Allegations of misconduct create serious repercussions for those accused, even if the allegations don’t result in a conviction. That’s why, in some contexts, our laws provide procedural vehicles for a person to affirmatively prove his or her innocence, erasing or mitigating those collateral consequences. California, where I practice, has a statute that allows a person to go to court and request a “judicial finding of factual innocence” if he’s been accused of a crime but not convicted, whether the charges were dropped, he was acquitted at trial, or the statute of limitations ran out.

It’s like a criminal trial but with the roles reversed: The (formerly) accused puts on his case, with witnesses, physical evidence, documents, and so forth, and has the burden of convincing the court beyond a reasonable doubt that he is factually innocent. The petitioner has to show that “no reasonable cause exists” to believe that he committed the offense. If the petitioner succeeds, then the state has to seal and destroy all the police and court records. It’s as if, for legal purposes, the accusation was never made.   

The law sets a high bar for findings of factual innocence, and most applications are denied. But I’ve succeeded—twice—in cases involving clients falsely accused of sexual assault. All I did was use the ordinary tools of investigation and litigation to amass documentary and testimonial evidence, I presented my case to the court in writing, and then I appeared at a hearing and argued.

My point is threefold: First, if an accusation is false, then it is possible to prove it false using the tools of investigation and litigation. It is nihilistic and undemocratic to throw up our hands and say “We’ll never know,” as Senator Lindsey Graham and others who should know better have been saying of the Kavanaugh allegations.

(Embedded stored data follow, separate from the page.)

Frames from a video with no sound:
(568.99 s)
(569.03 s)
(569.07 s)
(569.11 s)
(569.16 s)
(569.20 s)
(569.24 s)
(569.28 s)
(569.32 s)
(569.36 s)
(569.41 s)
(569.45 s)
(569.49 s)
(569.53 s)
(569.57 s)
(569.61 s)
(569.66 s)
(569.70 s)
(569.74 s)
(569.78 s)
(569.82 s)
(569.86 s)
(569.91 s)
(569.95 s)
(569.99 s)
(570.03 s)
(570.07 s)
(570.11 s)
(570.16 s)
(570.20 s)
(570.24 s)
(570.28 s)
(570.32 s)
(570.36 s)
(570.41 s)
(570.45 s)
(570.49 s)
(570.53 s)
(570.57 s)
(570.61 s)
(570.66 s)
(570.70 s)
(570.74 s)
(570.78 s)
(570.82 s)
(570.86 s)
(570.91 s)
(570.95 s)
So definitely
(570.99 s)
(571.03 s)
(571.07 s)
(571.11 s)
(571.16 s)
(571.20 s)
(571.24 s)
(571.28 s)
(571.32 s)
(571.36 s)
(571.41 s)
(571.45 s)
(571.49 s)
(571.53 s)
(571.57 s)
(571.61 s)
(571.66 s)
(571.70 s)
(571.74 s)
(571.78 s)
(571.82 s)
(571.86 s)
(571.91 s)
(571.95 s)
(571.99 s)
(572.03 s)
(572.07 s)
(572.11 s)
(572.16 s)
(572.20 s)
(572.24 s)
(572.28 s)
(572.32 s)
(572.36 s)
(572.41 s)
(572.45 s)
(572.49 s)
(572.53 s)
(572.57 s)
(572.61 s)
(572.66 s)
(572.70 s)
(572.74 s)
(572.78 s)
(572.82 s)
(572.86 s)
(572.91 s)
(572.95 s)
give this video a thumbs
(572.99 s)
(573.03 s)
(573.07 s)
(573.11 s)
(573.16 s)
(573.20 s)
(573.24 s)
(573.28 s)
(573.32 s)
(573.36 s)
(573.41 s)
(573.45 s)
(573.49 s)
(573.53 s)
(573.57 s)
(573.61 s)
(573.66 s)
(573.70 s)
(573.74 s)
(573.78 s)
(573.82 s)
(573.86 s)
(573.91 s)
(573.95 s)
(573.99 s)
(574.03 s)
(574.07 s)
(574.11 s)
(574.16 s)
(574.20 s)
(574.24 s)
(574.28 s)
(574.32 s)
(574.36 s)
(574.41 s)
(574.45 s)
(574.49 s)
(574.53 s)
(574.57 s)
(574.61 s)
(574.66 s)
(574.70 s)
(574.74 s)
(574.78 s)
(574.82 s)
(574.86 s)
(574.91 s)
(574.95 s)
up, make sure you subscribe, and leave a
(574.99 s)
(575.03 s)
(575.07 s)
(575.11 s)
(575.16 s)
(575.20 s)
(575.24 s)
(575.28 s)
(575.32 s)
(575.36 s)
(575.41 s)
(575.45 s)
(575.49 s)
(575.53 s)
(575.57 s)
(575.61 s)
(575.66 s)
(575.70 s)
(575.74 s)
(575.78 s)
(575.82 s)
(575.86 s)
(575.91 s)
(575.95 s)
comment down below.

Second, while we put the burden of proof on the government in criminal prosecutions, there’s nothing unusual about turning the tables in a civil case, where a party is coming to the court seeking affirmative relief. You want a judicial declaration of factual innocence, and you want your arrest records expunged? Then it’s on you to conclusively rebut these factual allegations. And if you don’t do that, you’re going to face collateral consequences every time some prospective employer runs a background check.    

Finally, there’s nothing unusual about allegations of bad behavior causing problems for people seeking employment, housing, professional licenses, and so forth, regardless of whether the allegations led to a conviction. People face adverse professional and legal consequences from allegations of bad conduct in many contexts where there was never a conviction or a trial. The Judiciary Committee has the power to provide a hell of a lot more due process than we provide to employees, immigrants, students, or public-housing residents, all of whom can lose benefits based on allegations not resulting in criminal charges. The committee has the time, resources, and authority to actually conduct a fair investigation. But it apparently doesn’t want to use them.

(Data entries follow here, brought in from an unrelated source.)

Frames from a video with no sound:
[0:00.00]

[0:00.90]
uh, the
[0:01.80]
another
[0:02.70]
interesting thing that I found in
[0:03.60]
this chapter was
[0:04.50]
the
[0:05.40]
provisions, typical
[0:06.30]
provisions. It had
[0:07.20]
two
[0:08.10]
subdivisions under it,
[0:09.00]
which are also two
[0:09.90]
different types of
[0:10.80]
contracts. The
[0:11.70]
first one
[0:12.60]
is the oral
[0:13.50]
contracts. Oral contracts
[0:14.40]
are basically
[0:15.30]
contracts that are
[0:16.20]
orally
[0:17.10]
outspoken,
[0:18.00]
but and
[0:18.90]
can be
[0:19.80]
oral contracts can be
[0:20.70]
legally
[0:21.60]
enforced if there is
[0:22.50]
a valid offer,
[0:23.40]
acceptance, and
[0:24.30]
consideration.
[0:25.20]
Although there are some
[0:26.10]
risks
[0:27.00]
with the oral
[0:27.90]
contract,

That’s a waste. It does a disservice to Ford, and also to Kavanaugh, who should welcome a full investigation given his categorical denials. Most troubling, it also undermines public confidence in the possibility that legal professionals can dispassionately piece together factual narratives about past events, in the face of conflicting memories and the passage of time. That confidence—the belief that the judicial process can work—is a pillar of modern civil society. Without it, we’re back to settling disputes with our fists.